# PROMPT
Transcription, pictures excluded: write out the data below exactly.
◆ ◆ ◆ ◆
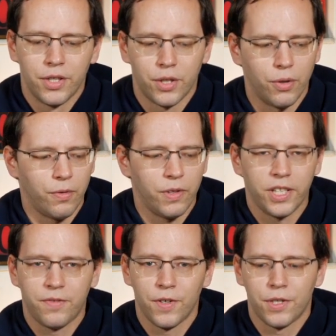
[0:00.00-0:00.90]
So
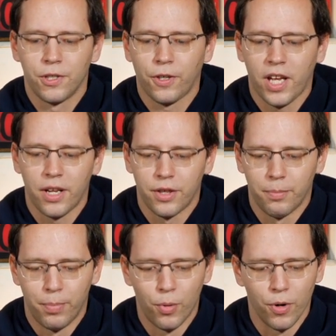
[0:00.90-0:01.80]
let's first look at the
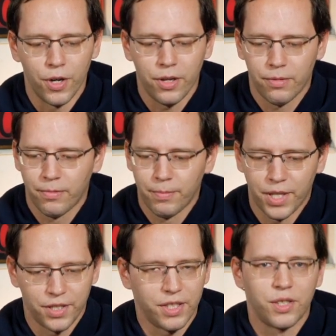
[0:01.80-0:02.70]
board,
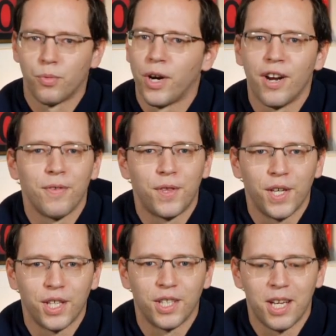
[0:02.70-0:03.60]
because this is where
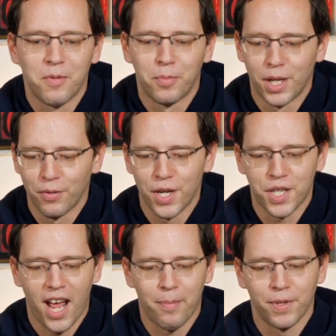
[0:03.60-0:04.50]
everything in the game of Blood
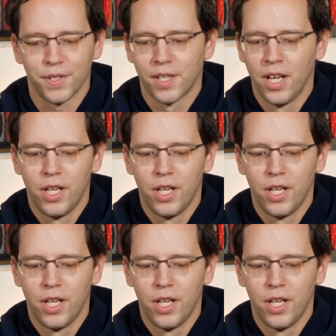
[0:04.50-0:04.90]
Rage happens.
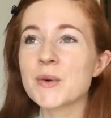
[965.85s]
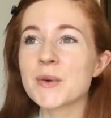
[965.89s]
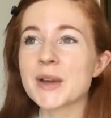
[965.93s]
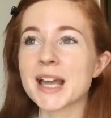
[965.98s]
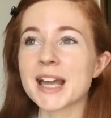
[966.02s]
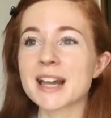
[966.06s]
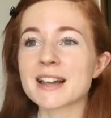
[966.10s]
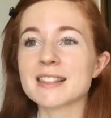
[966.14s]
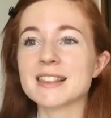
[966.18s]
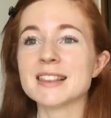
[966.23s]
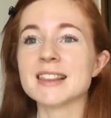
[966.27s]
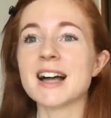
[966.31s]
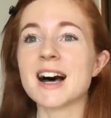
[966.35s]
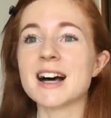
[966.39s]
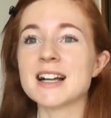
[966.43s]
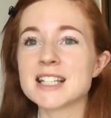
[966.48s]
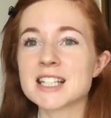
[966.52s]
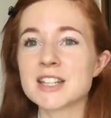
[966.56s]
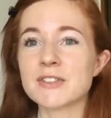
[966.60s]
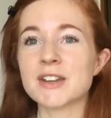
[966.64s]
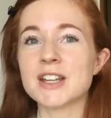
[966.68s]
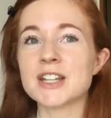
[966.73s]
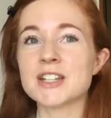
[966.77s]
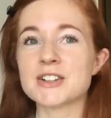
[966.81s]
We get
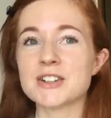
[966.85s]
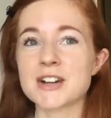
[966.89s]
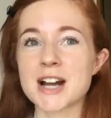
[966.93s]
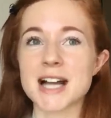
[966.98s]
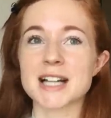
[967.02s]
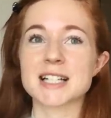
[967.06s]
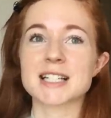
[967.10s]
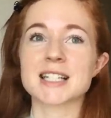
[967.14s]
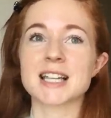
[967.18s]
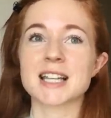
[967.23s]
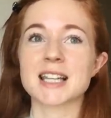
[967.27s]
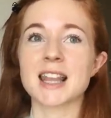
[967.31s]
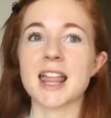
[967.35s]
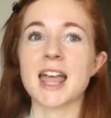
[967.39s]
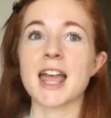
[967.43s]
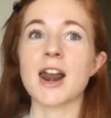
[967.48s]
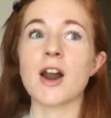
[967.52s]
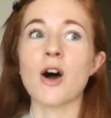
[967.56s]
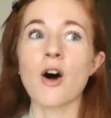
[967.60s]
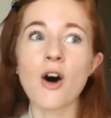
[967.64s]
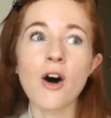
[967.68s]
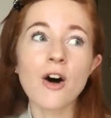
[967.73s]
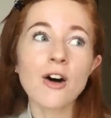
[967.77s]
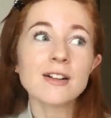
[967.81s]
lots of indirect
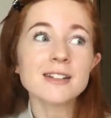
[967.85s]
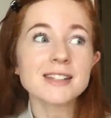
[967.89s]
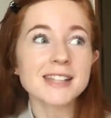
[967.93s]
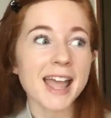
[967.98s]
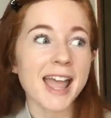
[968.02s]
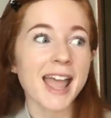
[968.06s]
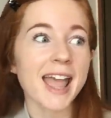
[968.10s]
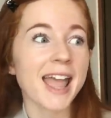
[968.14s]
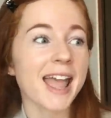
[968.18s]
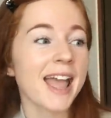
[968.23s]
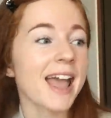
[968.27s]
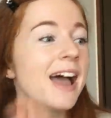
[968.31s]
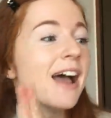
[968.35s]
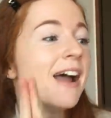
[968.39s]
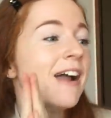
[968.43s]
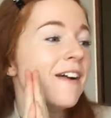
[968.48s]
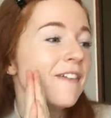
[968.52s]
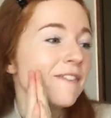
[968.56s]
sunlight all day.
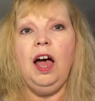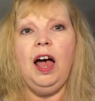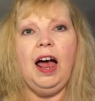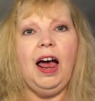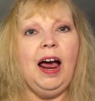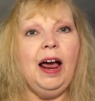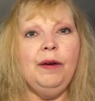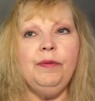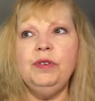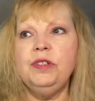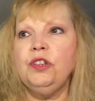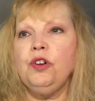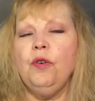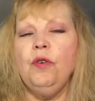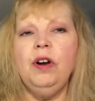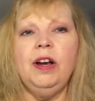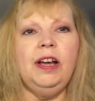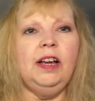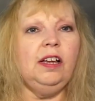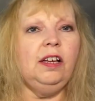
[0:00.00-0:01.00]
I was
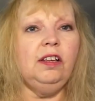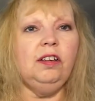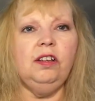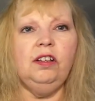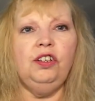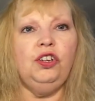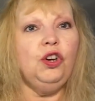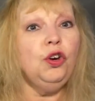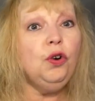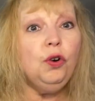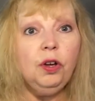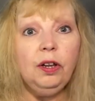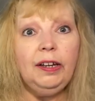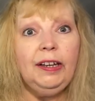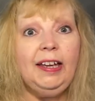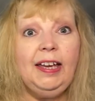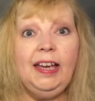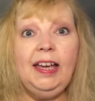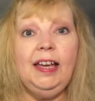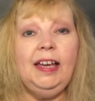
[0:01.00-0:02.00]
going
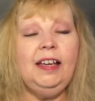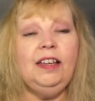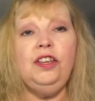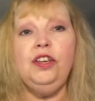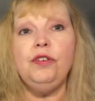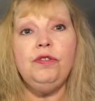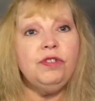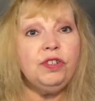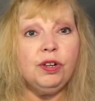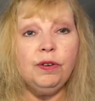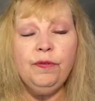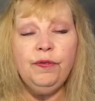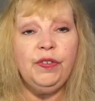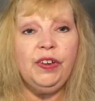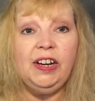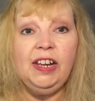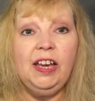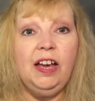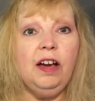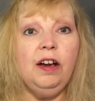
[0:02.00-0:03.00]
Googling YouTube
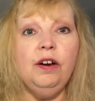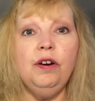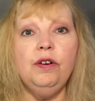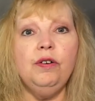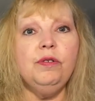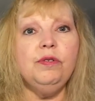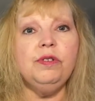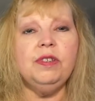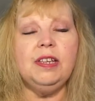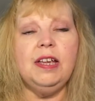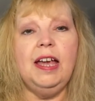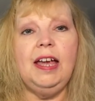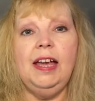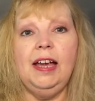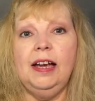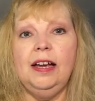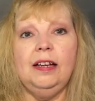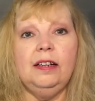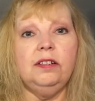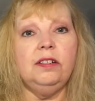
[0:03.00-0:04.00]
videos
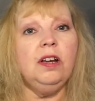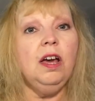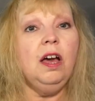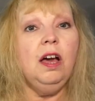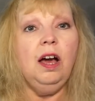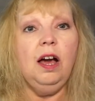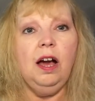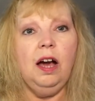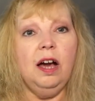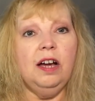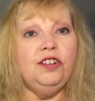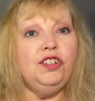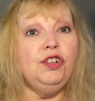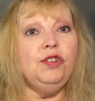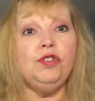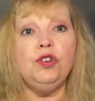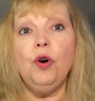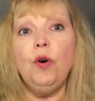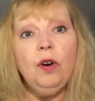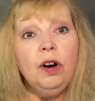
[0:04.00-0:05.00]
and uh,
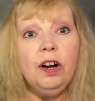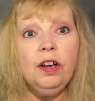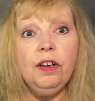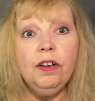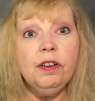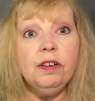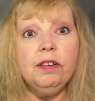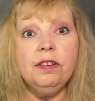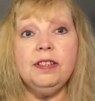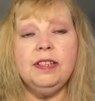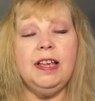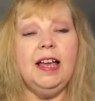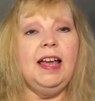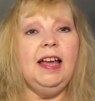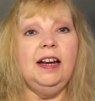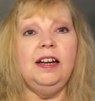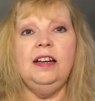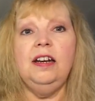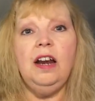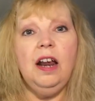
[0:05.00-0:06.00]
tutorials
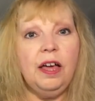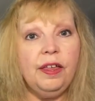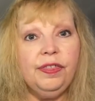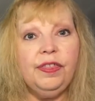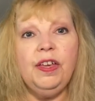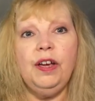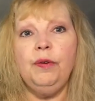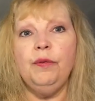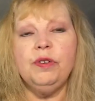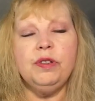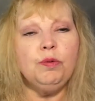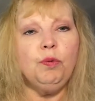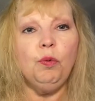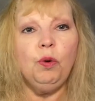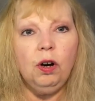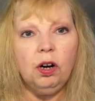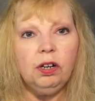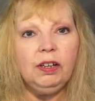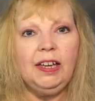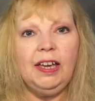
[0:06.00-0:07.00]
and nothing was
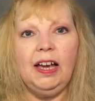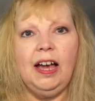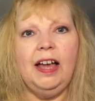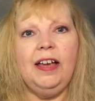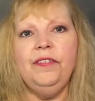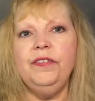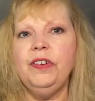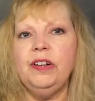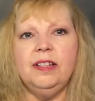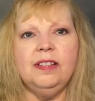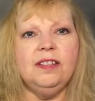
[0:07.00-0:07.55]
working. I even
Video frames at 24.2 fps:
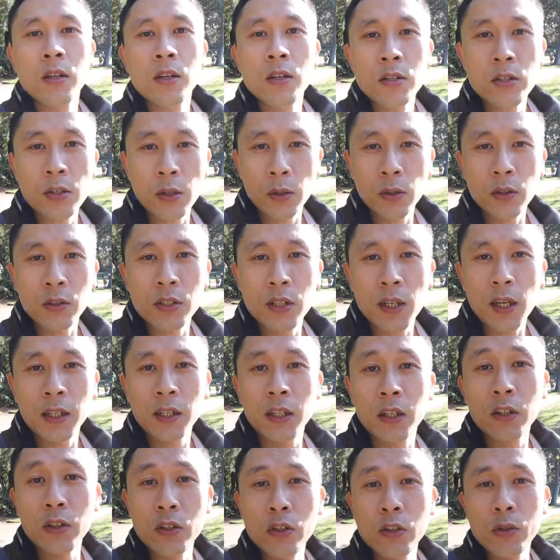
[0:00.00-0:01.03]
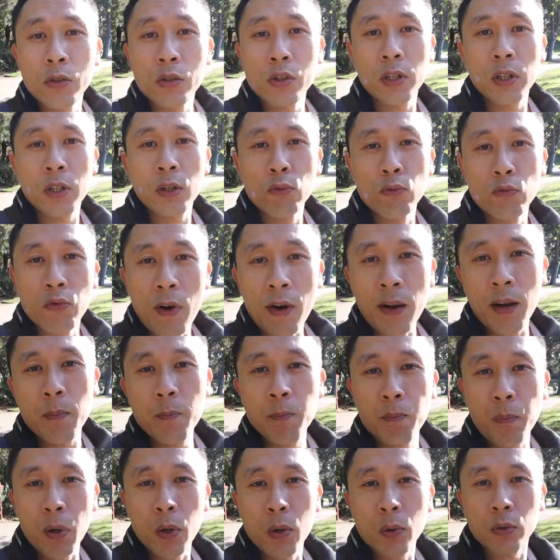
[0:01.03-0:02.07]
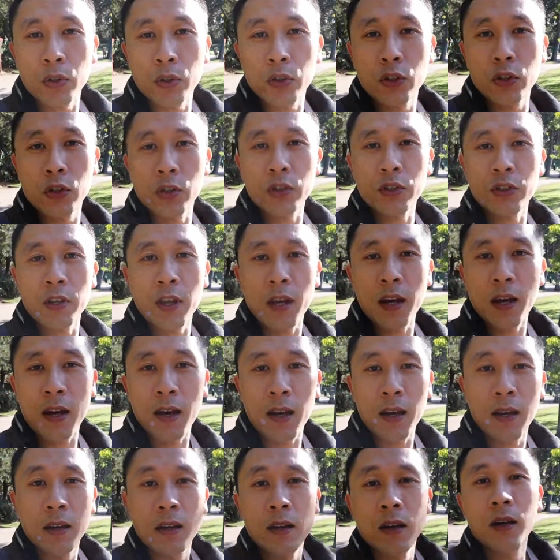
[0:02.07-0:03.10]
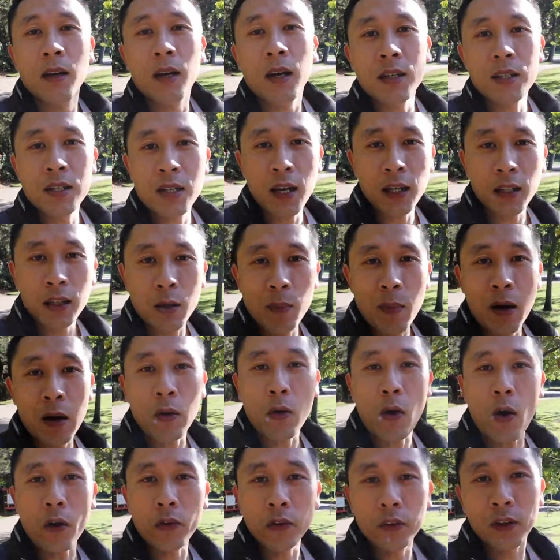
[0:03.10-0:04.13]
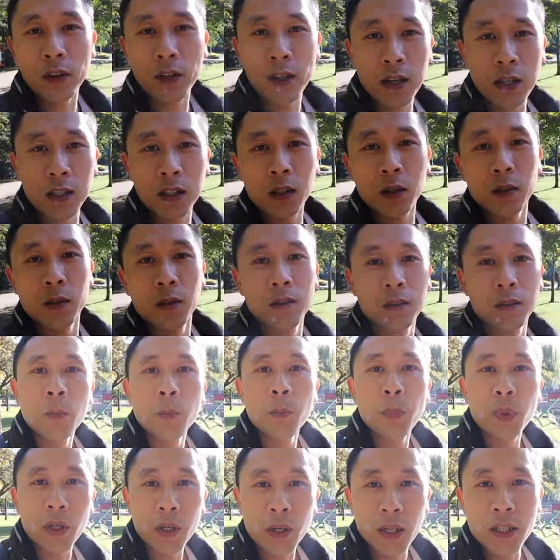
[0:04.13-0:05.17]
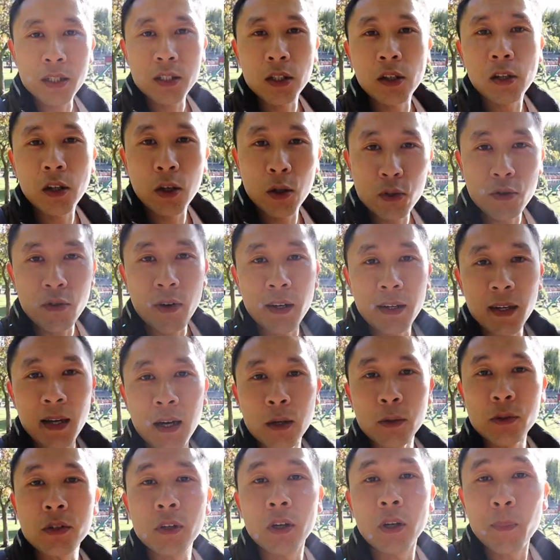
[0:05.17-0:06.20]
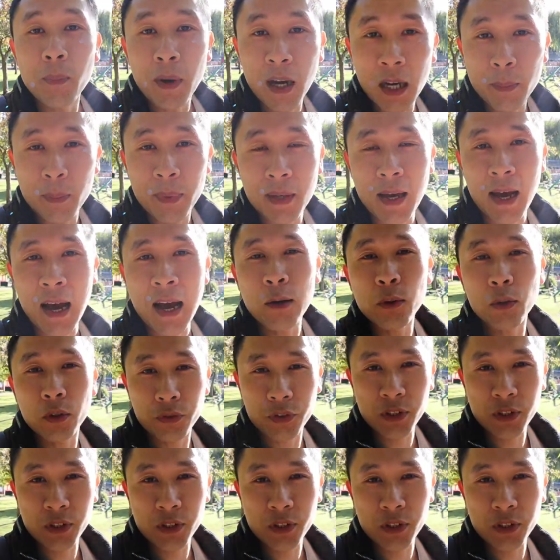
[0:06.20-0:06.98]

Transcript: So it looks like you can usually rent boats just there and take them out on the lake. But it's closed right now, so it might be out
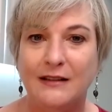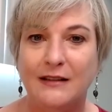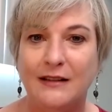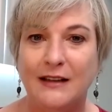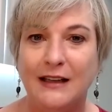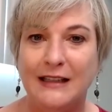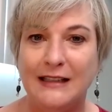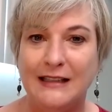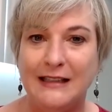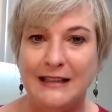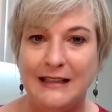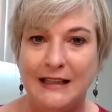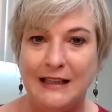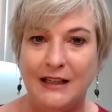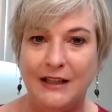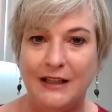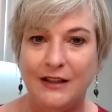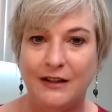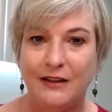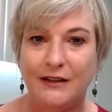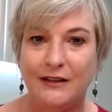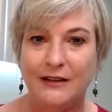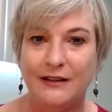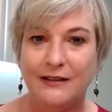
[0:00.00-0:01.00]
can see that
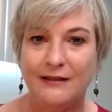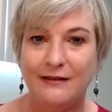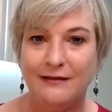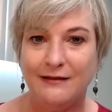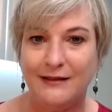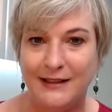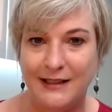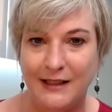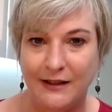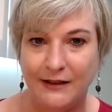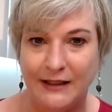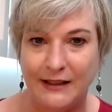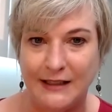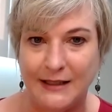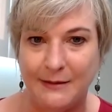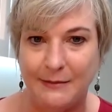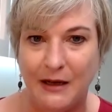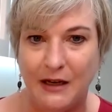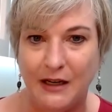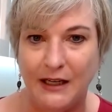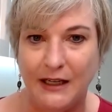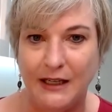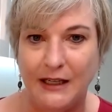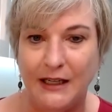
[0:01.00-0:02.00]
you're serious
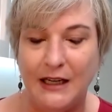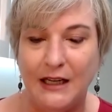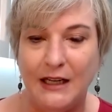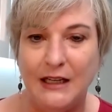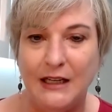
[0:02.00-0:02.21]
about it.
◆ ◆ ◆ ◆
# EXERCISE ANSWER
[0:00.00-0:00.90]
So
[0:00.90-0:01.80]
let's first look at the
[0:01.80-0:02.70]
board,
[0:02.70-0:03.60]
because this is where
[0:03.60-0:04.50]
everything in the game of Blood
[0:04.50-0:04.90]
Rage happens.
[965.85s]
[965.89s]
[965.93s]
[965.98s]
[966.02s]
[966.06s]
[966.10s]
[966.14s]
[966.18s]
[966.23s]
[966.27s]
[966.31s]
[966.35s]
[966.39s]
[966.43s]
[966.48s]
[966.52s]
[966.56s]
[966.60s]
[966.64s]
[966.68s]
[966.73s]
[966.77s]
[966.81s]
We get
[966.85s]
[966.89s]
[966.93s]
[966.98s]
[967.02s]
[967.06s]
[967.10s]
[967.14s]
[967.18s]
[967.23s]
[967.27s]
[967.31s]
[967.35s]
[967.39s]
[967.43s]
[967.48s]
[967.52s]
[967.56s]
[967.60s]
[967.64s]
[967.68s]
[967.73s]
[967.77s]
[967.81s]
lots of indirect
[967.85s]
[967.89s]
[967.93s]
[967.98s]
[968.02s]
[968.06s]
[968.10s]
[968.14s]
[968.18s]
[968.23s]
[968.27s]
[968.31s]
[968.35s]
[968.39s]
[968.43s]
[968.48s]
[968.52s]
[968.56s]
sunlight all day.
[0:00.00-0:01.00]
I was
[0:01.00-0:02.00]
going
[0:02.00-0:03.00]
Googling YouTube
[0:03.00-0:04.00]
videos
[0:04.00-0:05.00]
and uh,
[0:05.00-0:06.00]
tutorials
[0:06.00-0:07.00]
and nothing was
[0:07.00-0:07.55]
working. I even
Video frames at 24.2 fps:
[0:00.00-0:01.03]
[0:01.03-0:02.07]
[0:02.07-0:03.10]
[0:03.10-0:04.13]
[0:04.13-0:05.17]
[0:05.17-0:06.20]
[0:06.20-0:06.98]

Transcript: So it looks like you can usually rent boats just there and take them out on the lake. But it's closed right now, so it might be out
[0:00.00-0:01.00]
can see that
[0:01.00-0:02.00]
you're serious
[0:02.00-0:02.21]
about it.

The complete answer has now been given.